There I was, as close as I'd ever get to the big leagues, thrilled by being
able to sign for meals, to room with big Tom Alston, to listen to Theolic
Smith, to be prodded through my lazy paces by Herb Gorman, to put on that
pinstripe uniform and have Lefty O'Doul punch my chin and say, "I can see
you're a fighter." Never mind if only Lefty O'Doul is a familiar name to
you; they were all familiar to me and figures of awe.
I knew all along
that I was "going out," that I would be sent to some Class C ball club,
but this did not matter, for I knew, too, that I would come back, that I would
play someday for San Diego. And so it always bothered me that Milton Smith, San
Diego's muscular little third baseman, kept petitioning obliquely to get placed
on some club far away. But Smith always had his reasons and his style, and it
was he who gave me my first impression of what kind of business I was in.
The first time I
saw him he was dressed in a one-button roll, with shoulders wide enough to
startle me, a Los Angeles boy, suede shoes, wide-collared pastel shirt, all
crowned with the then Hollywood-style dark glasses. Nothing spectacular, but
spectacle enough to make the club's executives uneasy.

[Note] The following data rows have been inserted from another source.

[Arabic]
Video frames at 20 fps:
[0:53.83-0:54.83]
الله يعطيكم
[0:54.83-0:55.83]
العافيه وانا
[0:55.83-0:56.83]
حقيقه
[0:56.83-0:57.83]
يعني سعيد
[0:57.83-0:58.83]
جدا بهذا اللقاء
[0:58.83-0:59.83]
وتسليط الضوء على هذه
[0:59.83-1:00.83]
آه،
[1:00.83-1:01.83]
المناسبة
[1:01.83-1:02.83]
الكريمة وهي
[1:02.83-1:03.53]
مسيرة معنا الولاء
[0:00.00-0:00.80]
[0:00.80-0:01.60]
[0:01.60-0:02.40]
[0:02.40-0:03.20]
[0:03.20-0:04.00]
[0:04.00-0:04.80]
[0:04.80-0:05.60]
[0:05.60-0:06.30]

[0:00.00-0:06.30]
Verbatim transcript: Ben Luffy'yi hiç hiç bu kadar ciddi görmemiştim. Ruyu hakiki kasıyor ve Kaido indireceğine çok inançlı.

When he went in to
negotiate his contract, the club president told Smith that his clothes were
distasteful. Smith reminded the president that he, Smith, had passed maturity
and knew how to spend San Diego's money
Smith, in his way,
challenged that unspoken ethic that pervaded the game even then. He saw
baseball, as I suspect most people who run the clubs see it, as a lucrative
business and, at its vulgar limit, show business.